PROBLEM DETAILS: Output exactly the lines below from the one containing "[00:00:25.36 to 00:00:25.90]" to the last line, both included. Omit pictures.

PROVIDED RECORDS:
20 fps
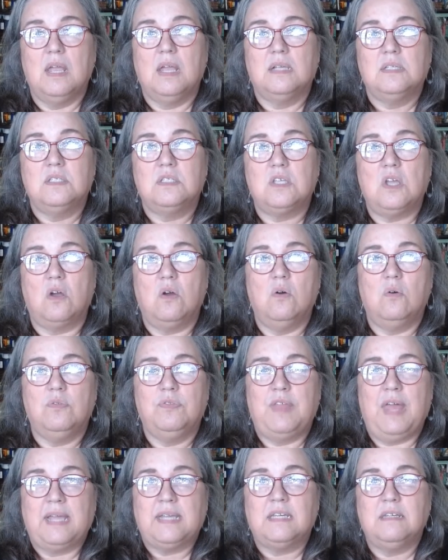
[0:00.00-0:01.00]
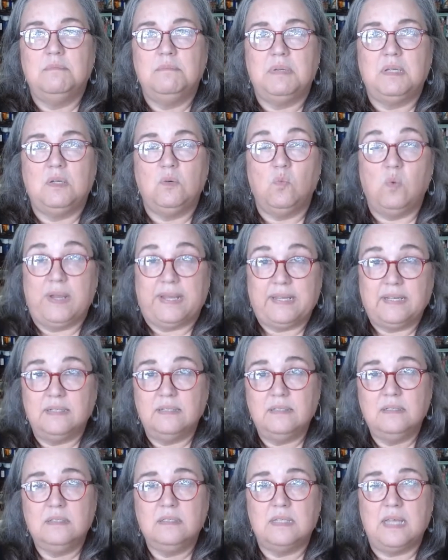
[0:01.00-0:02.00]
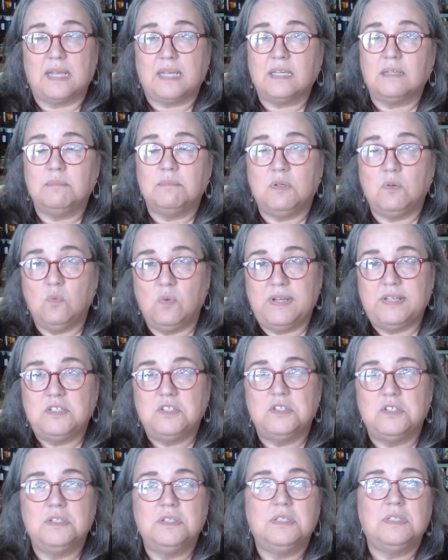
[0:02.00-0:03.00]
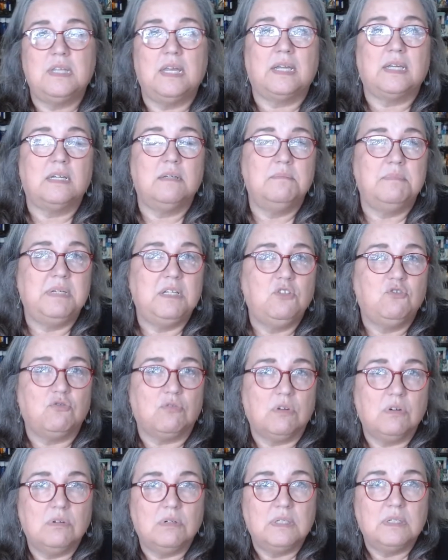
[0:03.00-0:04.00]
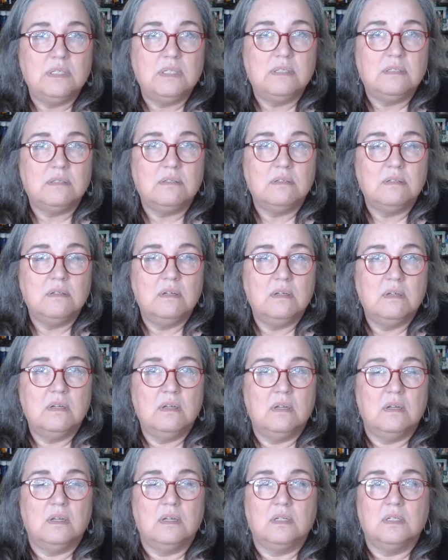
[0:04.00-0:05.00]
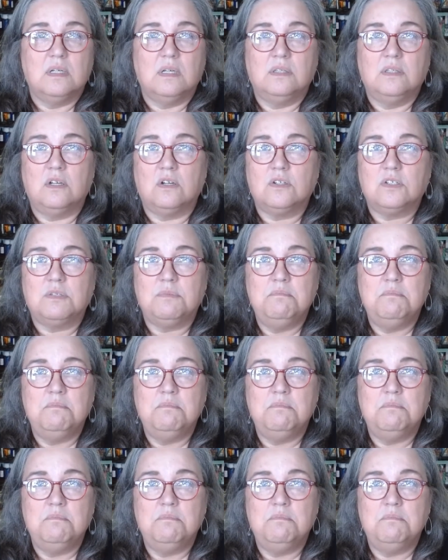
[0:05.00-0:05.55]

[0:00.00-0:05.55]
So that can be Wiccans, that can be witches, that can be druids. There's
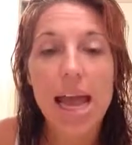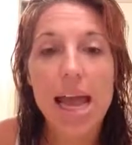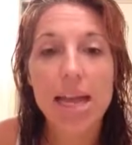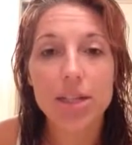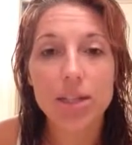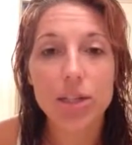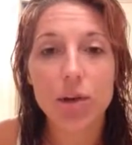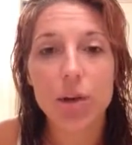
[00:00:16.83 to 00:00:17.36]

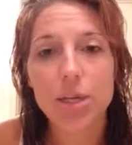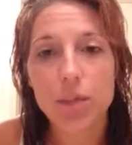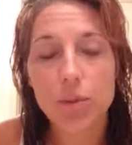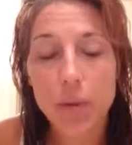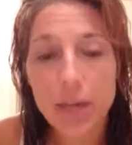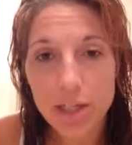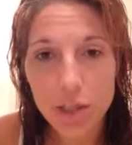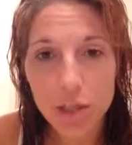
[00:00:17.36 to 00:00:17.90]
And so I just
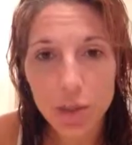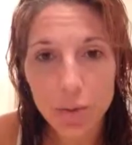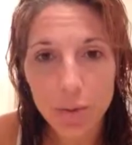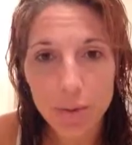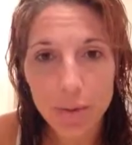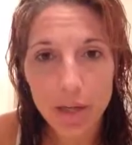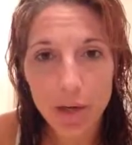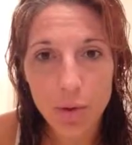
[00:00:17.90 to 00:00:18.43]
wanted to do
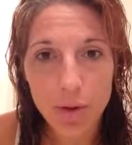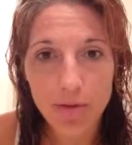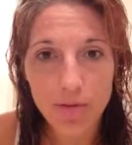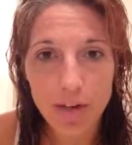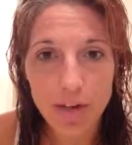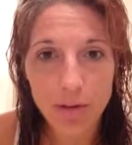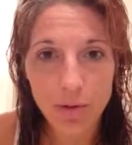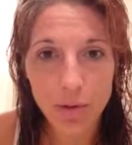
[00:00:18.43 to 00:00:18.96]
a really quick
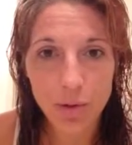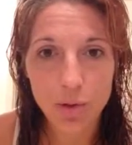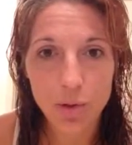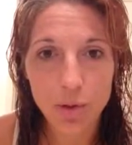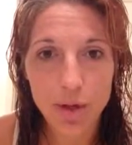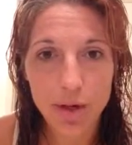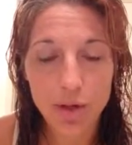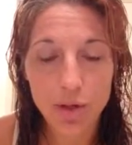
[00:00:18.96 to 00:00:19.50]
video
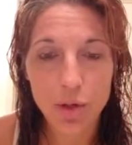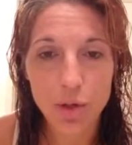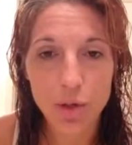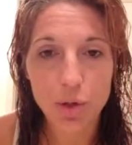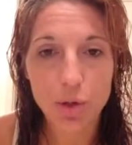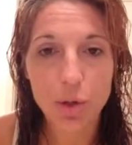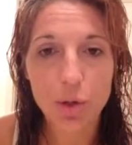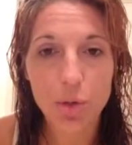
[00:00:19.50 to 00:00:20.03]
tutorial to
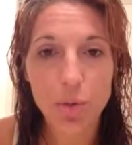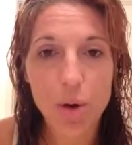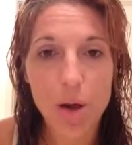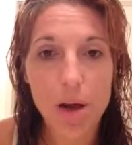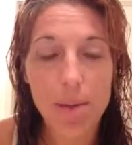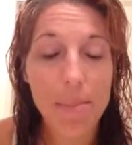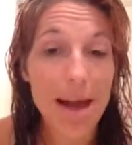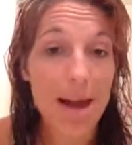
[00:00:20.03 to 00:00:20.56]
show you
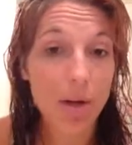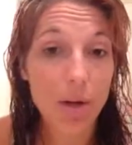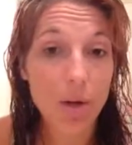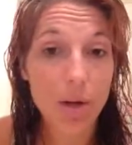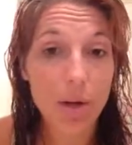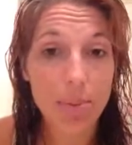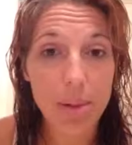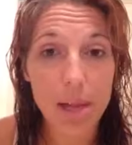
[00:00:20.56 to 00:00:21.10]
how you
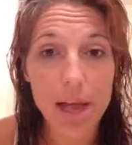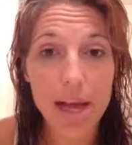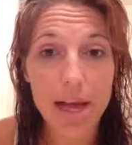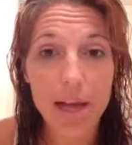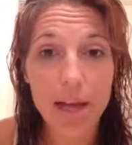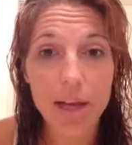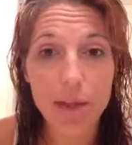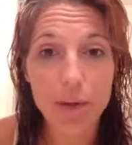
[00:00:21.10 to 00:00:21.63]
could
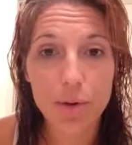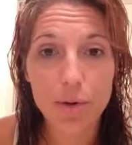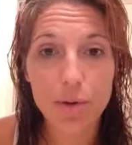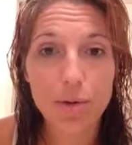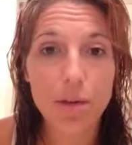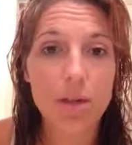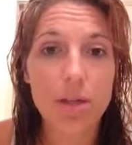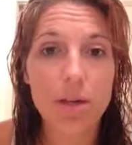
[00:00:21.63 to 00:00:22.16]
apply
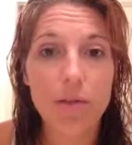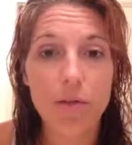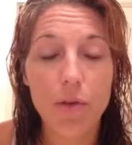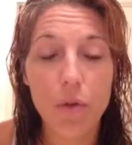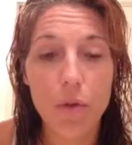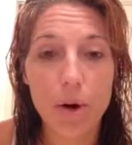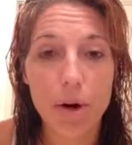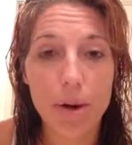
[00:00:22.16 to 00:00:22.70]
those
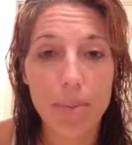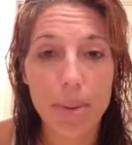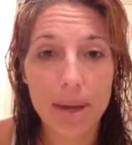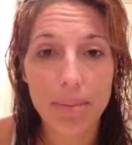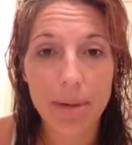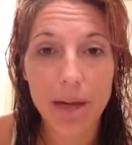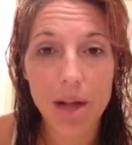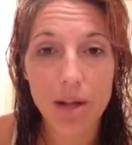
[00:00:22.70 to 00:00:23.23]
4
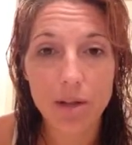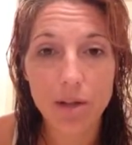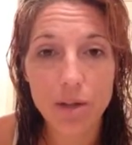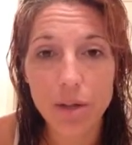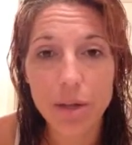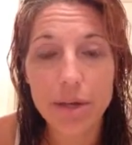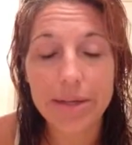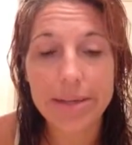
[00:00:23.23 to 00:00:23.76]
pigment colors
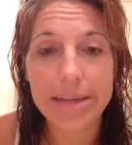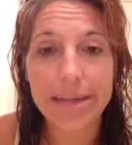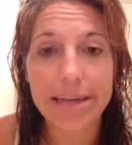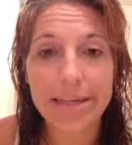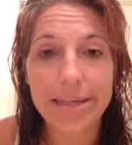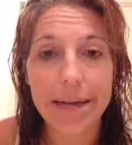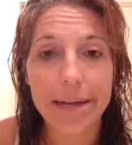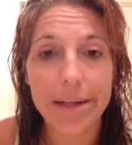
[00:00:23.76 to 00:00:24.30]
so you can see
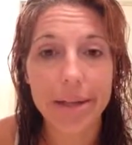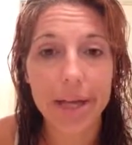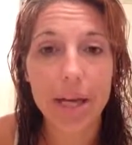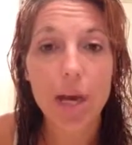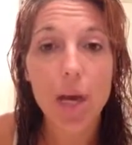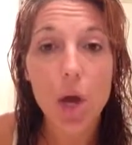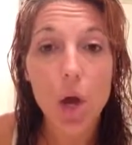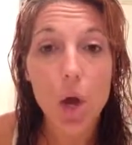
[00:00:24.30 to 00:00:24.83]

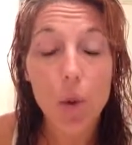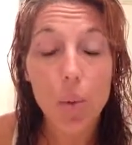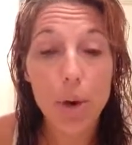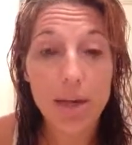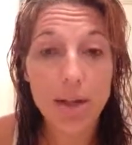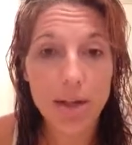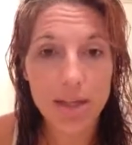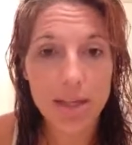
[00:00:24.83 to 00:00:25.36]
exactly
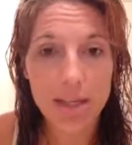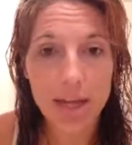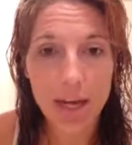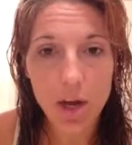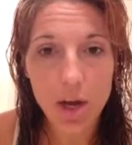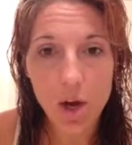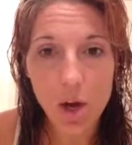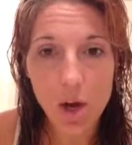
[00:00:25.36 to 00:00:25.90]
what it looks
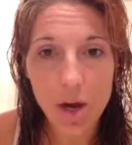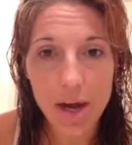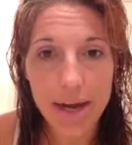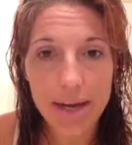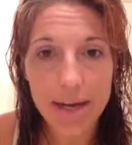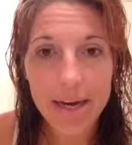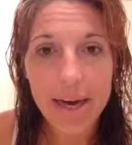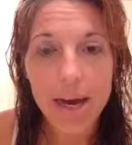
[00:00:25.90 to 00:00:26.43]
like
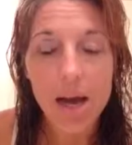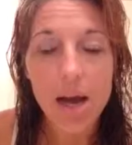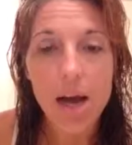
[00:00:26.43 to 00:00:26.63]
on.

TASK SOLUTION:
[00:00:25.36 to 00:00:25.90]
what it looks
[00:00:25.90 to 00:00:26.43]
like
[00:00:26.43 to 00:00:26.63]
on.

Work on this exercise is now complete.